Malaria is transmitted at night – from dusk to dawn – and bites female Anopheles mosquitoes.
The risk is present across the country, including urban areas. The risk is present at all altitudes.
The high risk months for malaria are: January to December
Malaria transmission vector (s): A. gambiae, A. arabiensis, A. melas
Incidence of Plasmodium falciparum malaria:> 85%
Of the five types of human malaria parasites, Plasmodium falciparum is the most dangerous.
The remaining percentage represents malaria infections that can be caused by one or more of the following parasites:
and Plasmodium knowlesi.
Drug Resistant Malaria Areas: Multi-resistant P. falciparum malaria is present in all malignant areas of the Gambia.
The antimalarial drugs listed below are effective for the Gambia.
Guide to suppressive drugs
All malaria infections are serious diseases and must be treated as a medical emergency. When choosing antimalarial drugs, the main focus is on protecting against Plasmodium falciparum malaria, the most dangerous and often deadliest form of the disease.

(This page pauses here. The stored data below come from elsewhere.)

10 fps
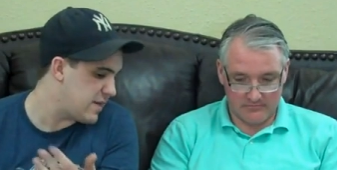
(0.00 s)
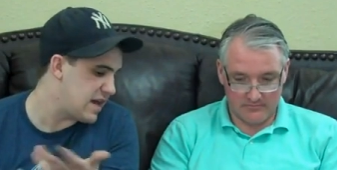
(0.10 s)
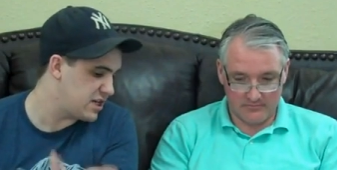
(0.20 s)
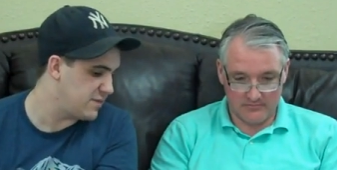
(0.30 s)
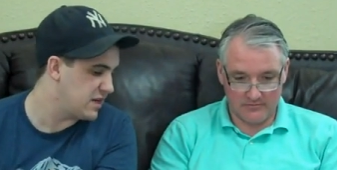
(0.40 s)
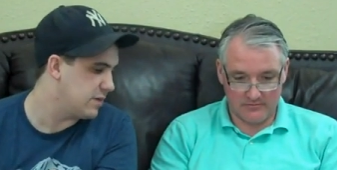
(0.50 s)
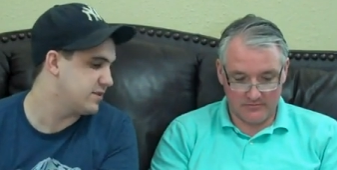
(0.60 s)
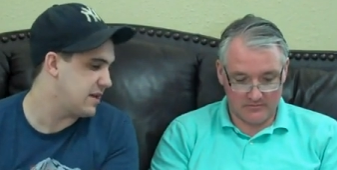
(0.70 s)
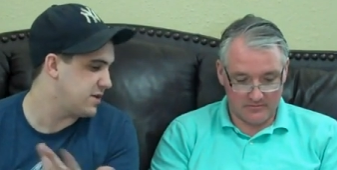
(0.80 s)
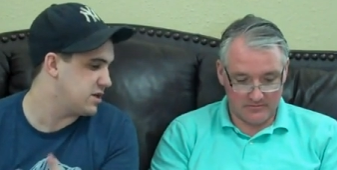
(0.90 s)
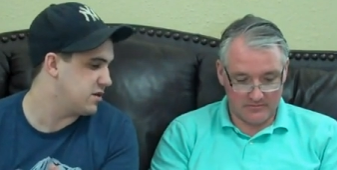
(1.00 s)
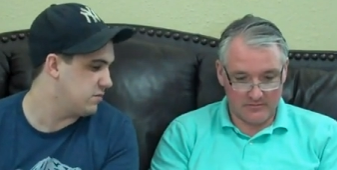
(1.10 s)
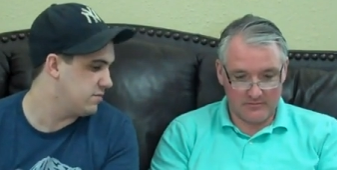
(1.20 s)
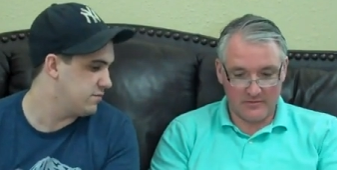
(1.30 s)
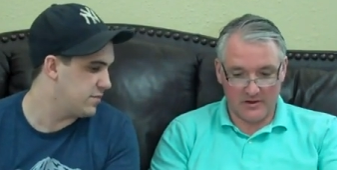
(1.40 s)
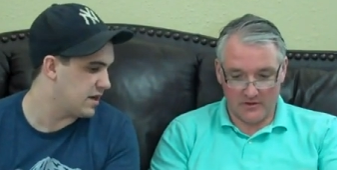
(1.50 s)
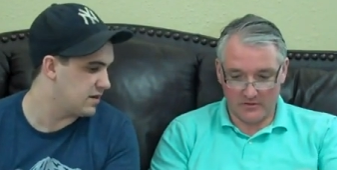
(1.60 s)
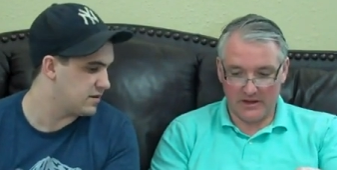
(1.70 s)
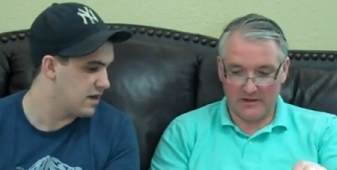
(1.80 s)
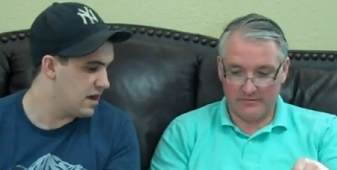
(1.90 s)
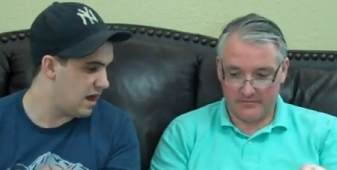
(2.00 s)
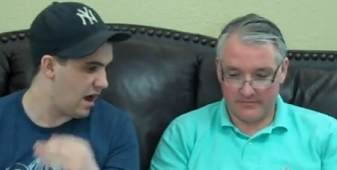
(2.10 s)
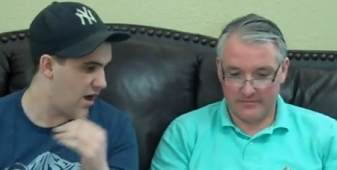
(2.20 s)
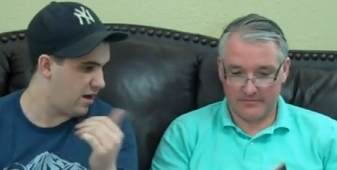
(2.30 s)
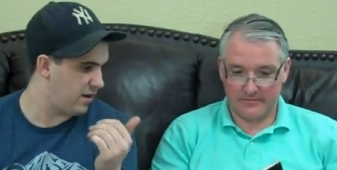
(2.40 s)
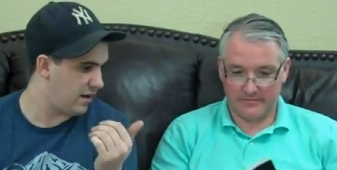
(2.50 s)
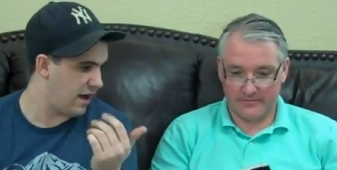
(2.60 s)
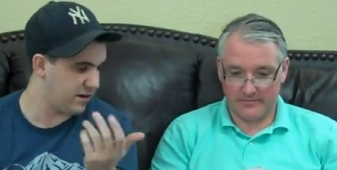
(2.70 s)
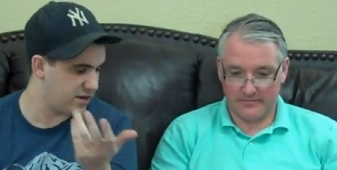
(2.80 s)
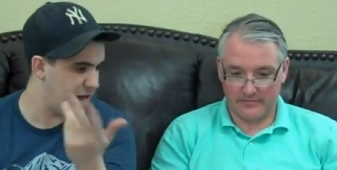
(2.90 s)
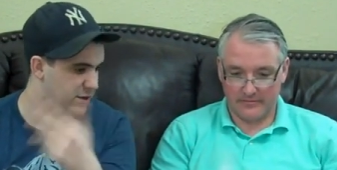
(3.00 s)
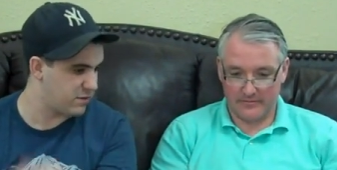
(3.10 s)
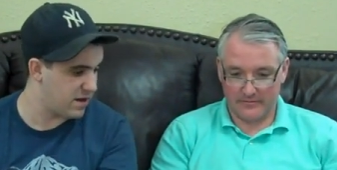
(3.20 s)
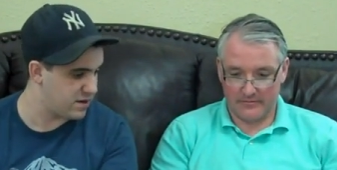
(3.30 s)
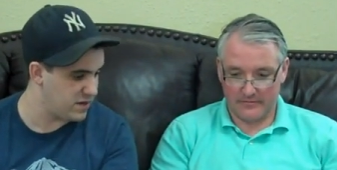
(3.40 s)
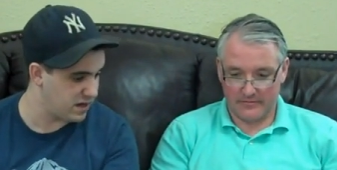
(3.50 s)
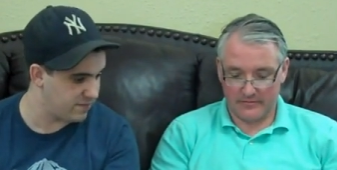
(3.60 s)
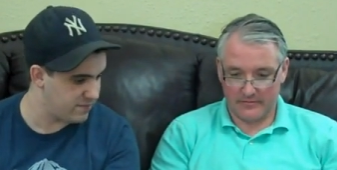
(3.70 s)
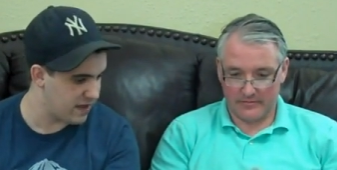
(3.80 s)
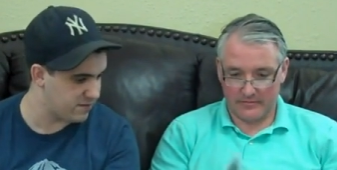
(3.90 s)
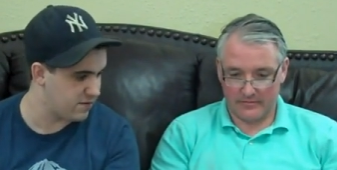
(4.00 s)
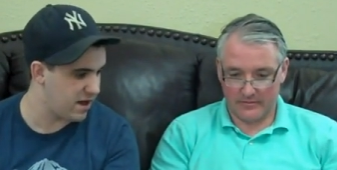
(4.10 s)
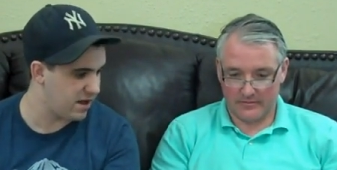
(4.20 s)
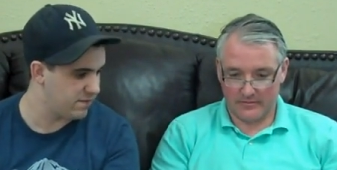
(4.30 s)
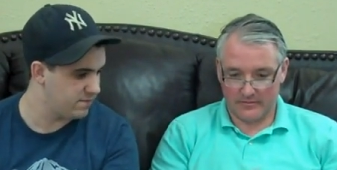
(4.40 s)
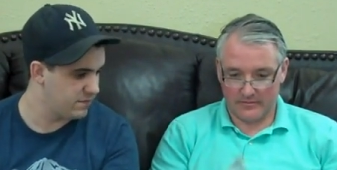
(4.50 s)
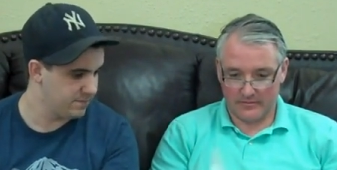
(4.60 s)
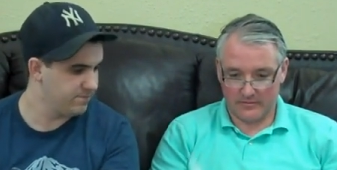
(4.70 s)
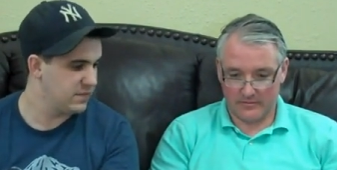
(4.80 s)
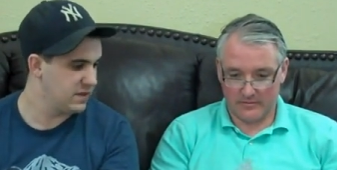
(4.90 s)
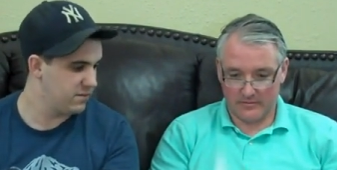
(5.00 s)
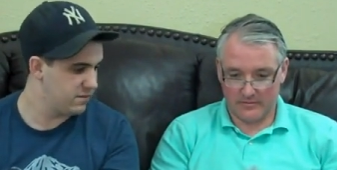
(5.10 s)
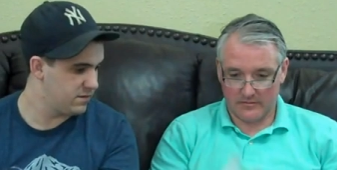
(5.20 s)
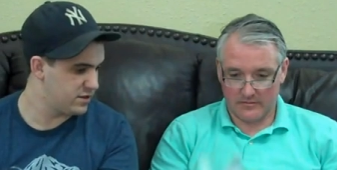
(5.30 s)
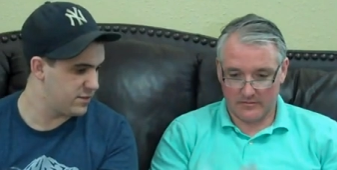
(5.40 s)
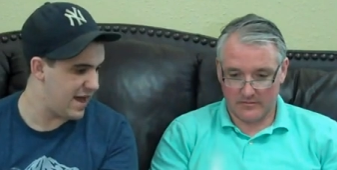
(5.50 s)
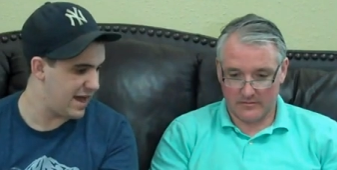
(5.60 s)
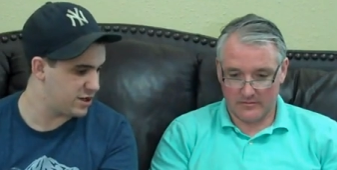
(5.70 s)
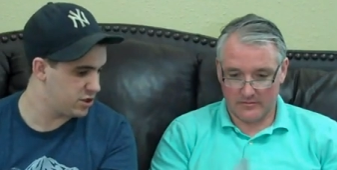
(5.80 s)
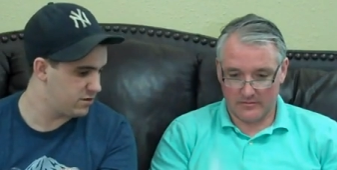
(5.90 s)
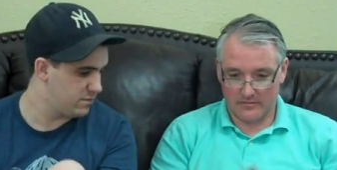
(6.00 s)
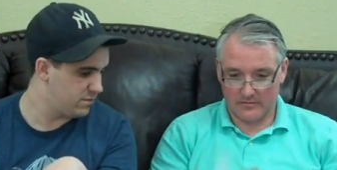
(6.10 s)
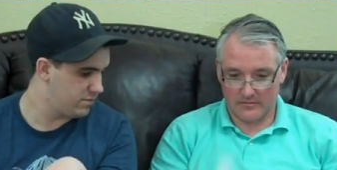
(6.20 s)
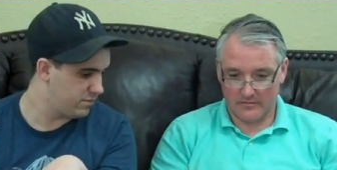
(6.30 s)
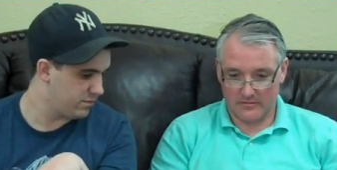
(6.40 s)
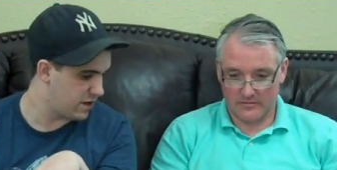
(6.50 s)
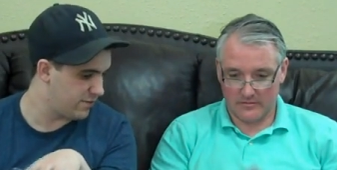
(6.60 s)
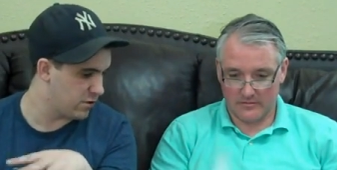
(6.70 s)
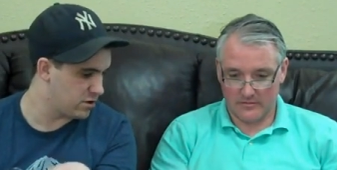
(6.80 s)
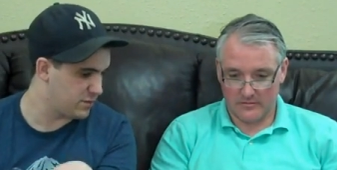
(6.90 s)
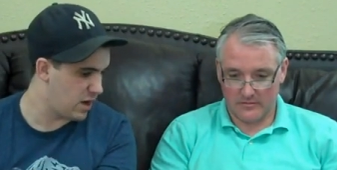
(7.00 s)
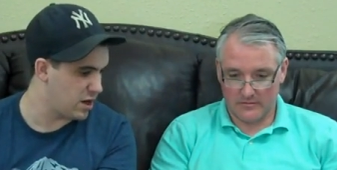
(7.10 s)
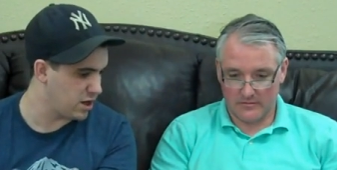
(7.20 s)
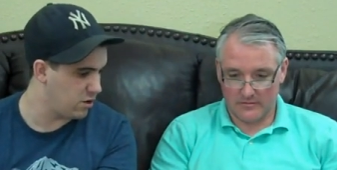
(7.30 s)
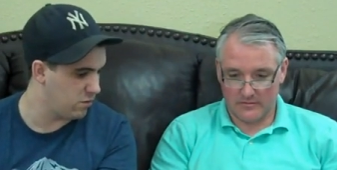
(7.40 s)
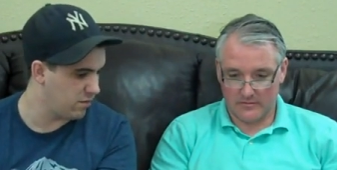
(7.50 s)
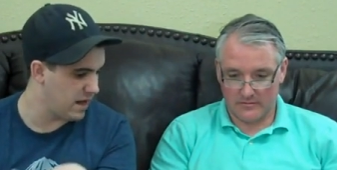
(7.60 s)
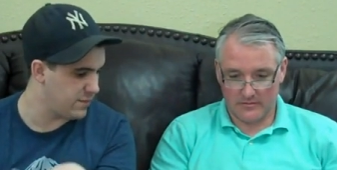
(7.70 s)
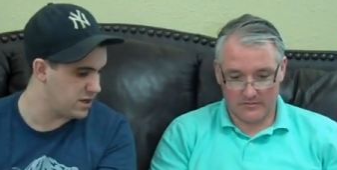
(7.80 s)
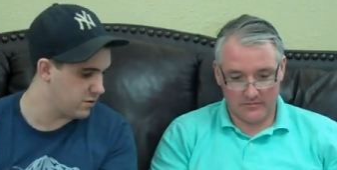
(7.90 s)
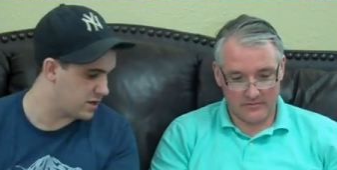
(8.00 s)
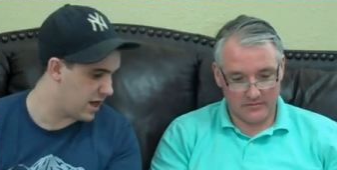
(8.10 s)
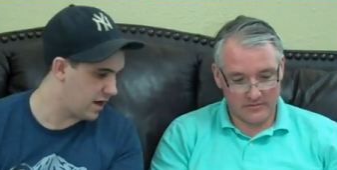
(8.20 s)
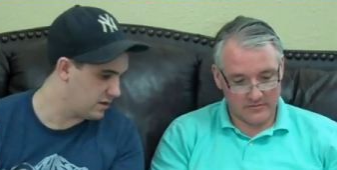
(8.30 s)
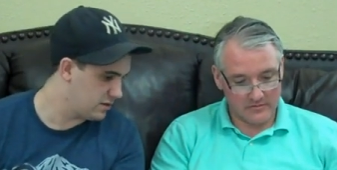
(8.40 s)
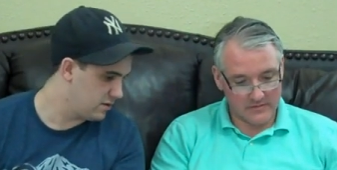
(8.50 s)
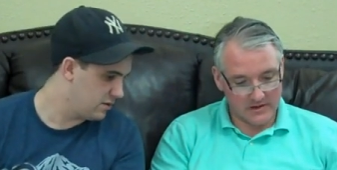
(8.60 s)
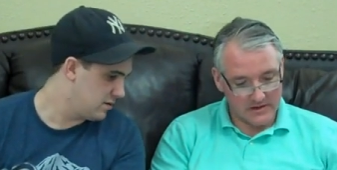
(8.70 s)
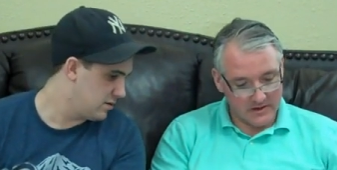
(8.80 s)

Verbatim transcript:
Speaker 1: Smash, he becomes AP2. Because okay. uh, Thomas read it to me yesterday. Smash confers upon you AP2 attacks.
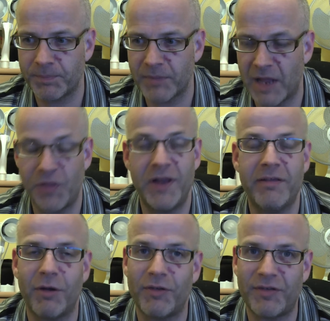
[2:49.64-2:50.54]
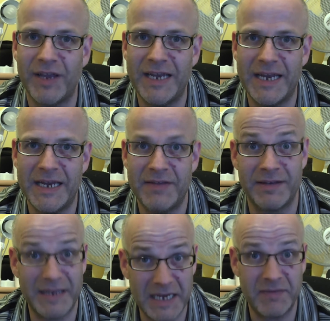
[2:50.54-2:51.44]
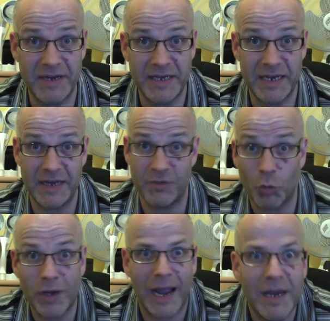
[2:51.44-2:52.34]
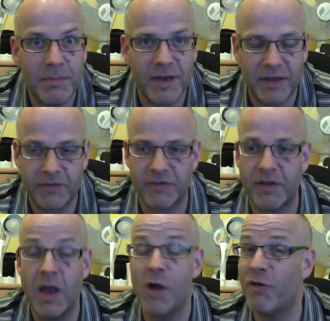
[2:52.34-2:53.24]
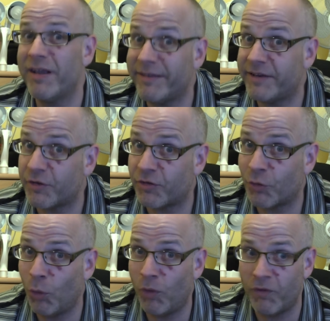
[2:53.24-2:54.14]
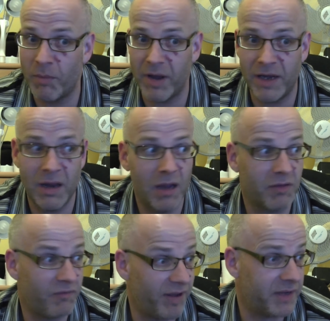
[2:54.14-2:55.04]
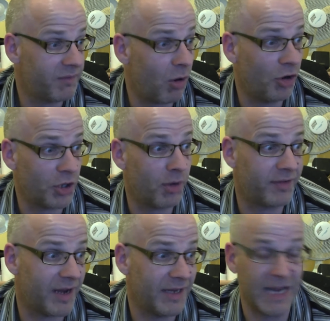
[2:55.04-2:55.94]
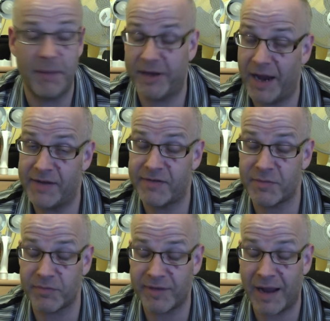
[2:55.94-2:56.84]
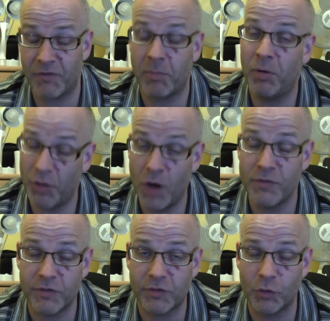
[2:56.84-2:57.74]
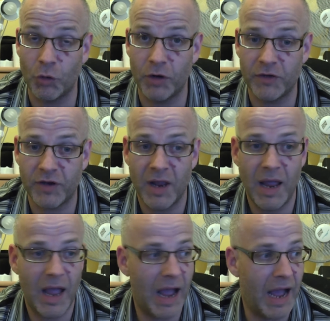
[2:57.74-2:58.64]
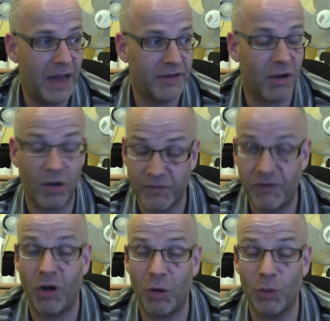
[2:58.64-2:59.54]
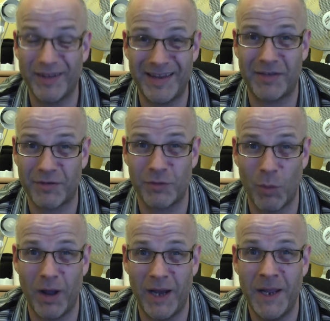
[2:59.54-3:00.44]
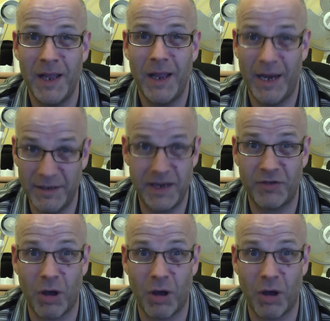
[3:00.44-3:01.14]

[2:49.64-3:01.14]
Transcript: things like CDs and DVDs or game discs are easily to store for me, because effectively what I do, I take the game cases themselves, I put those in storage, and I file all the discs away in disc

Regardless of the medication being taken, it is of paramount importance for travelers and their doctor to consider fever and flu-like symptoms that occur 7 days to several months after leaving a malignant area as a breakthrough malaria. Early diagnosis is essential for successful treatment.
In addition to recommended antimalarial drugs, use a mosquito net and effective repellent to avoid the nocturnal Anopheles mosquito bite.
The drugs listed below are effective against malaria in The Gambia.
Discuss with your doctor which antimalarial drug is best for your needs. Do one of the following:
Brand Names: Malarone, Malanil, and Others; Generic drugs available.
TAKE 1 TABLET DAILY (ATOVAQUONE 250 mg + PROGUANIL 100 mg).
Start 1-2 days before entering the scenic area, continue daily during your stay, and continue 7 days after leaving.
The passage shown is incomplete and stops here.